From: In Need of Guidance, Westford, MA
There are so many different ways to avoid power struggles with a preschooler, and I'm happy to report that I put them all together in one column. Here's a sampling:
Offer choices. I can tell you've done some homework, because you said you're already doing this. At the risk of repeating what you already know, there are reasons why the choice option doesn't always work for parents so here are so I just want to make sure you're familiar with these five guidelines: (1) Offer the choices as soon as you see you are headed for a struggle, but before the struggle escalates; (2) Offer only choices you can live with; (3) Offer two options, no more: "Do you want to wear the green shirt or the red one?" (4) Stay on track. If she sticks a third choice into the mix, respond simply: "That isn't one of the choices." Then repeat what the choices are. (5) Make eye contact. Kneel down at her level. It's much harder for her to ignore you.
Pick your battles. Does it really matter if she wears a skirt over her tights? For appearance? At 3 1/2? That wouldn't be a battle I'd want to pick. If you're worried the tights aren't warm enough, get leggings. She'll find them just as comfy.
Enlist her in problem-solving. Like giving her choices, this strategy works because it empowers a child. Be sure to state the problem first: "You and your brother both want to play with the same truck. I wonder how we can solve this problem?" Pause. "What ideas do you have?"
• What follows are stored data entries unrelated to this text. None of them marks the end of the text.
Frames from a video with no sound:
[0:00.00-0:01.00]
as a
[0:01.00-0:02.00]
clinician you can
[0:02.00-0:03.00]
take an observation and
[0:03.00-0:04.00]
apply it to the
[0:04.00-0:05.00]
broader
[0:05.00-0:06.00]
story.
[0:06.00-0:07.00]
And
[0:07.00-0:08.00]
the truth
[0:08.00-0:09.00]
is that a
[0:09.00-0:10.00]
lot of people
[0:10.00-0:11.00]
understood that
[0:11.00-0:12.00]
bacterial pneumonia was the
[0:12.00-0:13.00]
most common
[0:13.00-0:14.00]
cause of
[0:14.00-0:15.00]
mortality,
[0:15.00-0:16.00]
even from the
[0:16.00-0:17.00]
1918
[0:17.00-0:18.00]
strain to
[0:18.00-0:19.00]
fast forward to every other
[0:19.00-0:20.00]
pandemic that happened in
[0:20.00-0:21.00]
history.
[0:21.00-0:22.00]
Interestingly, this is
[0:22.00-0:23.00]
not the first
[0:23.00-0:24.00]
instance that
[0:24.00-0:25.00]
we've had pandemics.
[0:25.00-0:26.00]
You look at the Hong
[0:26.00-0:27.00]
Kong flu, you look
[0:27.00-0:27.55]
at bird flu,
I'm always happy to recommend books! Try:
"The Preschool Years," by Ellen Galinsky and Judy David. This is a golden oldie but I still think it's the most accessible and developmentally helpful book for this stage.
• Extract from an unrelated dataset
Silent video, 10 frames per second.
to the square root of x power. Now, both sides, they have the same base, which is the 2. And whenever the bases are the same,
While I'm on the subject of golden oldies, learning to be a reflective listener is perhaps the greatest strategy of all, and no one explains this better than Adele Faber & Elaine Mazlish in their classic parenting book, "How to talk so kids will listen & listen so kids will talk." I once called it the Parenting Bible and it stuck. Look for the 2004 printing.
"No! Why kids of all ages need to hear it and ways parents can say it," by David Walsh. I love this book for many reasons -- for one thing, Walsh is really good at naming the problem, for instance, how hard it is to say "no" in a "yes" culture. (And don't assume that because of economic hard times, parents are better able to say no.) But speaking of which: there's a chapter on preschool age, so maybe just borrow this from the library instead of buying it.
"Taking Back Childhood, Helping your kids thrive in a fast-paced, media-saturated, violence-filled world," by Nancy Carlsson-Paige. This is not a how-to book, but you'll fine it helpful because one of the book's core values is sharing power with kids in a constructive way.